Dokunur gibi konuşur benimle, sevişir gibi anlatır, kavga ortasında bir sokak p..çi gibi hırçınlaşır, kadife tenli kadınlar gibi hassattır. Olmadık zamanlarda bir çocuk gülümsemesini 'hızla yayılan bir tümör gibi' içime bulaştırır. Sonrasında her şey pembeleşir ve gökyüzü mavi ve denizler mavi ve herkezin gözlerinin rengi mavi... Yağmur başlar ve ben yalın ayak hiç olmadığım kadar çıplak, çırılçıplak koşarım yollarda. İçimde o gülümseme ve her şey mavi... ...ayaklarım yapışır toprağa, adımlarım yavaşlar, yavaşlar ve bedenim durur. Ayaklarım kan kırmızısı balçık, kırmızı çamur ve ayaklarım bana ait olmaz.

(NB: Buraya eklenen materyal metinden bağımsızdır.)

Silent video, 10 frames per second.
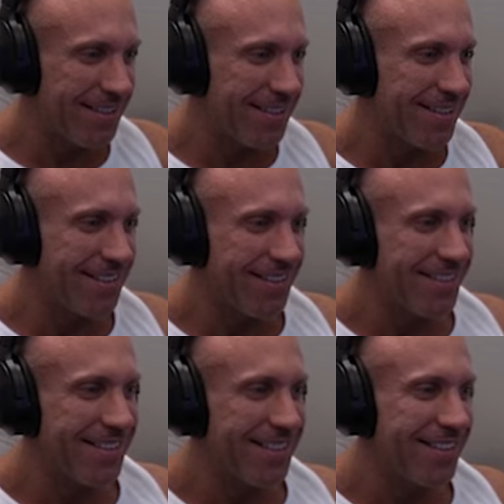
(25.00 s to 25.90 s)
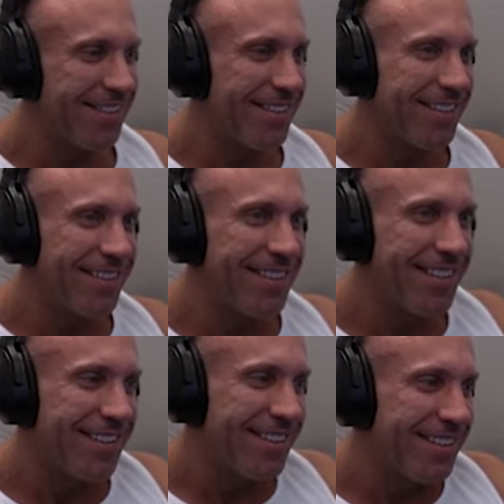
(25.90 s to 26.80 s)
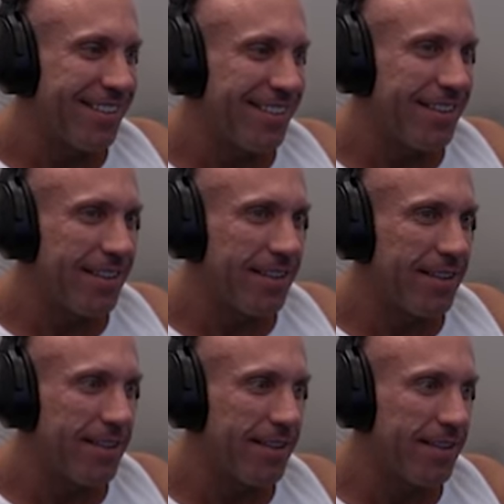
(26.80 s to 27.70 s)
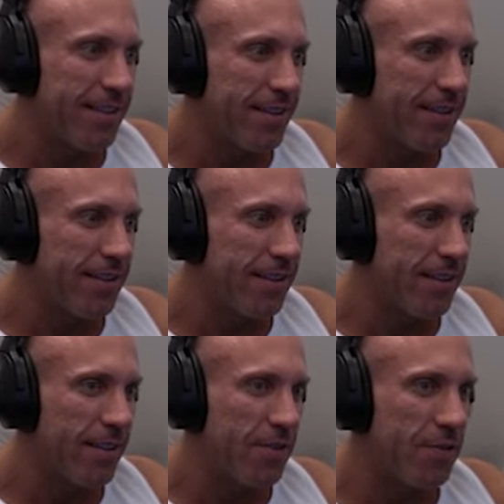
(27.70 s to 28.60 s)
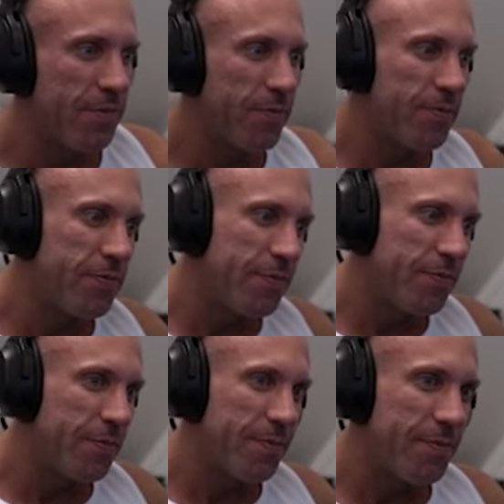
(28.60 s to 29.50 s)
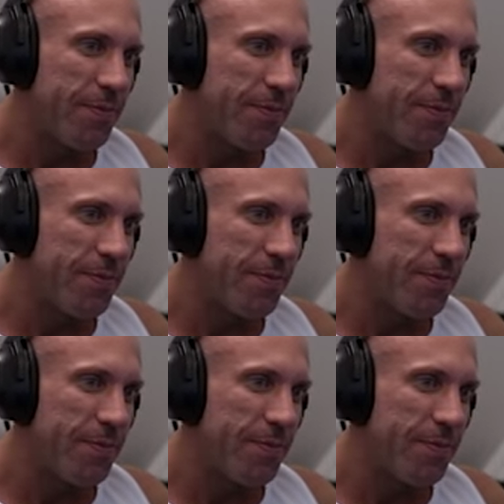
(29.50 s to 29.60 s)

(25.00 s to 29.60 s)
(silent)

Uykunun en güzel düşünde zorla uyanır gözlerim ve hayat kan der... İçimde ses 'kaç' şehirde yükselen haykırışlar 'kan'... sonrasında her şey kitabına uygun afyon şarhoşluğu...
İçimde bir ses...
içimde bir ses, senin gidişinle konuşmaya başlayan, ellerimde toprak kokusu, hayat çizgime bulaşan.